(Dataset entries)
=-=-=
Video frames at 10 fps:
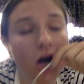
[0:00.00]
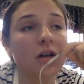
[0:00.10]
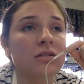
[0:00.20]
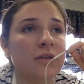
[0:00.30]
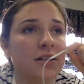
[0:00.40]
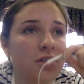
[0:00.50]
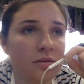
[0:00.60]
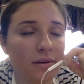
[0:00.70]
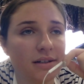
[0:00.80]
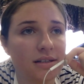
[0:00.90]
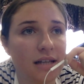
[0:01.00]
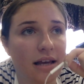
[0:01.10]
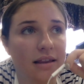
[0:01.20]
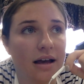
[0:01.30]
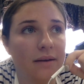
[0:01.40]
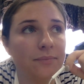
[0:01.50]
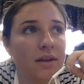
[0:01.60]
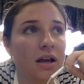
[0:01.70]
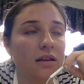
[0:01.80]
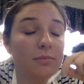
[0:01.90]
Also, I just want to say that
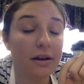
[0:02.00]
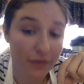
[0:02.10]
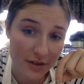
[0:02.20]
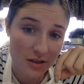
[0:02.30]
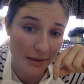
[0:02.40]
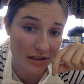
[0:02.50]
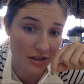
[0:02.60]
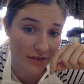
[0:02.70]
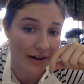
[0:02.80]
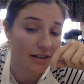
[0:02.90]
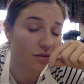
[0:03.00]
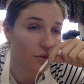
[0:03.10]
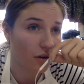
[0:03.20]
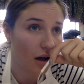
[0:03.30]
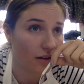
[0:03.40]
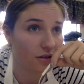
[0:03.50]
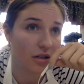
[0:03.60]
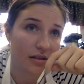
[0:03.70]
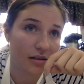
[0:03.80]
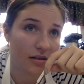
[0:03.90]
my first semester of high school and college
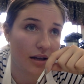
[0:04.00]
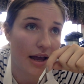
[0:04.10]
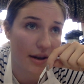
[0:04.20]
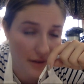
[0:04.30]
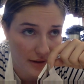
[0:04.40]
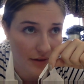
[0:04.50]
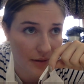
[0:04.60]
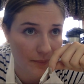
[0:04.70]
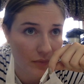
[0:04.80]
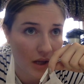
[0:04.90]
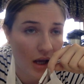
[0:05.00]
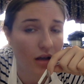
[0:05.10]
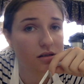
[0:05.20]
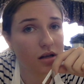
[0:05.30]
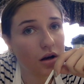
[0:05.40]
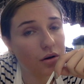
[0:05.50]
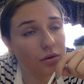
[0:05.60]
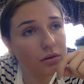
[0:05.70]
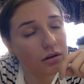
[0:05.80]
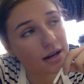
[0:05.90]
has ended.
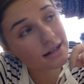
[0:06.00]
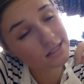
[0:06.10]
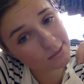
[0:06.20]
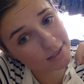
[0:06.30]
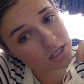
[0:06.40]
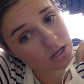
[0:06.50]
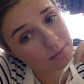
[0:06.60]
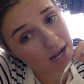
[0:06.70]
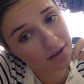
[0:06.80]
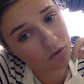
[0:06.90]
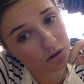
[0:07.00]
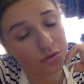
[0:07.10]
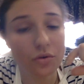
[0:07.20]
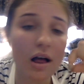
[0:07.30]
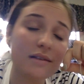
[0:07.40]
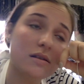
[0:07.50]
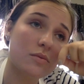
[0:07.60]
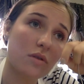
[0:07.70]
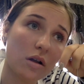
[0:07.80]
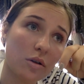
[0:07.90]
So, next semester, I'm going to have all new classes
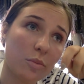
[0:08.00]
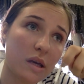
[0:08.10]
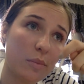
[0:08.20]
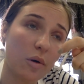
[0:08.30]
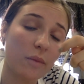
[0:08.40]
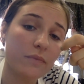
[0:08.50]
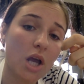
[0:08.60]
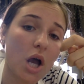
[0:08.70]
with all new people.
=-=-=
■ EXERCISE DIRECTIONS: The result should be the full set of entries above, restated exactly and without images.

■ EXERCISE RESPONSE:
Video frames at 10 fps:
[0:00.00]
[0:00.10]
[0:00.20]
[0:00.30]
[0:00.40]
[0:00.50]
[0:00.60]
[0:00.70]
[0:00.80]
[0:00.90]
[0:01.00]
[0:01.10]
[0:01.20]
[0:01.30]
[0:01.40]
[0:01.50]
[0:01.60]
[0:01.70]
[0:01.80]
[0:01.90]
Also, I just want to say that
[0:02.00]
[0:02.10]
[0:02.20]
[0:02.30]
[0:02.40]
[0:02.50]
[0:02.60]
[0:02.70]
[0:02.80]
[0:02.90]
[0:03.00]
[0:03.10]
[0:03.20]
[0:03.30]
[0:03.40]
[0:03.50]
[0:03.60]
[0:03.70]
[0:03.80]
[0:03.90]
my first semester of high school and college
[0:04.00]
[0:04.10]
[0:04.20]
[0:04.30]
[0:04.40]
[0:04.50]
[0:04.60]
[0:04.70]
[0:04.80]
[0:04.90]
[0:05.00]
[0:05.10]
[0:05.20]
[0:05.30]
[0:05.40]
[0:05.50]
[0:05.60]
[0:05.70]
[0:05.80]
[0:05.90]
has ended.
[0:06.00]
[0:06.10]
[0:06.20]
[0:06.30]
[0:06.40]
[0:06.50]
[0:06.60]
[0:06.70]
[0:06.80]
[0:06.90]
[0:07.00]
[0:07.10]
[0:07.20]
[0:07.30]
[0:07.40]
[0:07.50]
[0:07.60]
[0:07.70]
[0:07.80]
[0:07.90]
So, next semester, I'm going to have all new classes
[0:08.00]
[0:08.10]
[0:08.20]
[0:08.30]
[0:08.40]
[0:08.50]
[0:08.60]
[0:08.70]
with all new people.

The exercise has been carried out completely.